[[ Given entries, beginning ]]
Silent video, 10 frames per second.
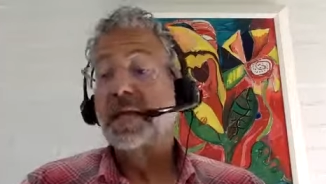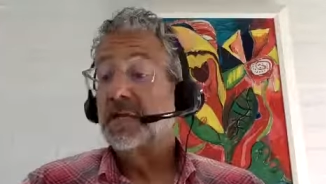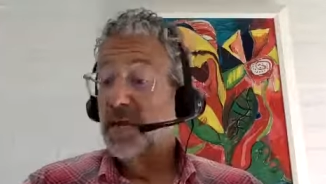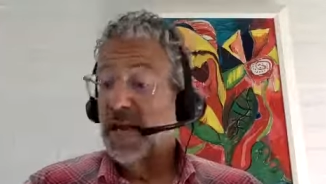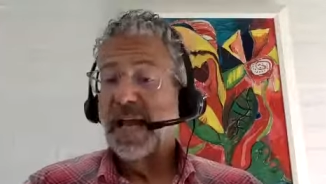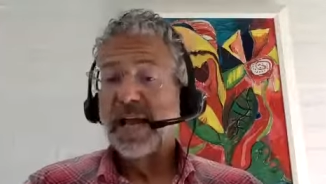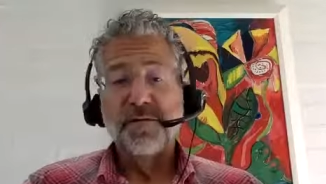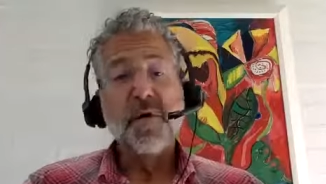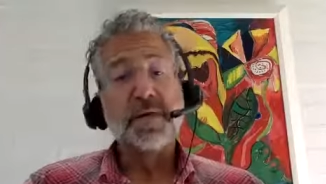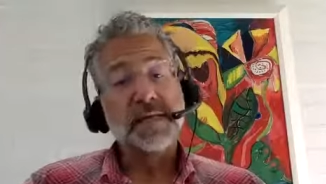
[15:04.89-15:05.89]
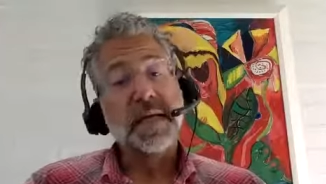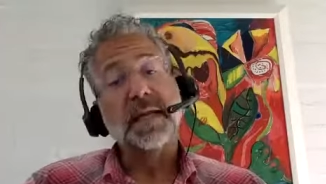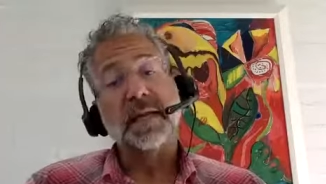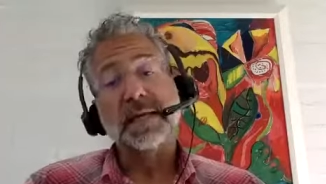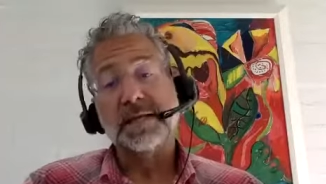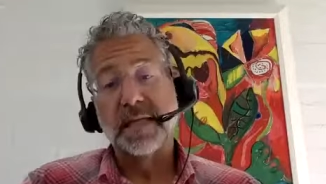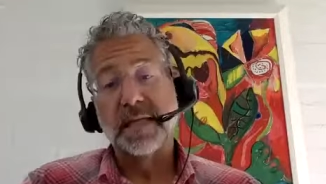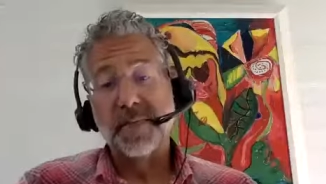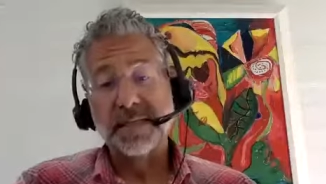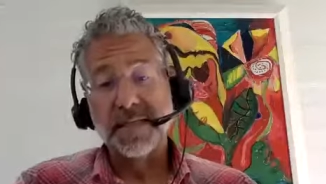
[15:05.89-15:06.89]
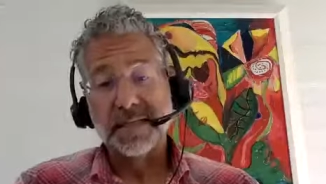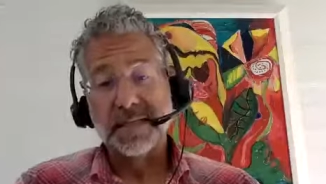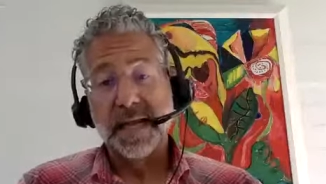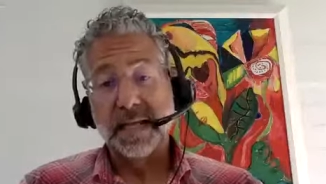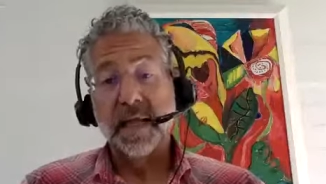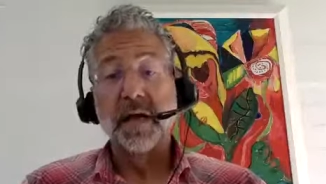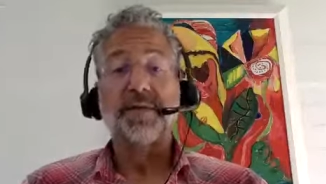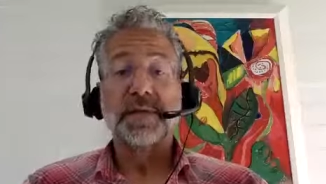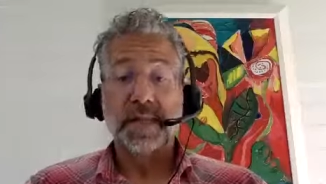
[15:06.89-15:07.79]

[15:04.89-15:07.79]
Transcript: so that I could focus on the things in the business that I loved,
[[ Given entries, end ]]
[[ Given entries, beginning ]]
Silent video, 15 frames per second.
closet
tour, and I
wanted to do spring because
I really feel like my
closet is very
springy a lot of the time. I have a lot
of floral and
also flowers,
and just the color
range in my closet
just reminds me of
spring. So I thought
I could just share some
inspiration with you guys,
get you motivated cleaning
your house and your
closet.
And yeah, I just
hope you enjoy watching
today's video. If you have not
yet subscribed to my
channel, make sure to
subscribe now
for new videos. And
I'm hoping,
[[ Given entries, end ]]
"Silent video, 10 frames per second." marks the first line to copy, and "Transcript: so that" marks the last. Repeat that stretch above exactly, with no pictures.

The answer —
Silent video, 10 frames per second.
[15:04.89-15:05.89]
[15:05.89-15:06.89]
[15:06.89-15:07.79]

[15:04.89-15:07.79]
Transcript: so that I could focus on the things in the business that I loved,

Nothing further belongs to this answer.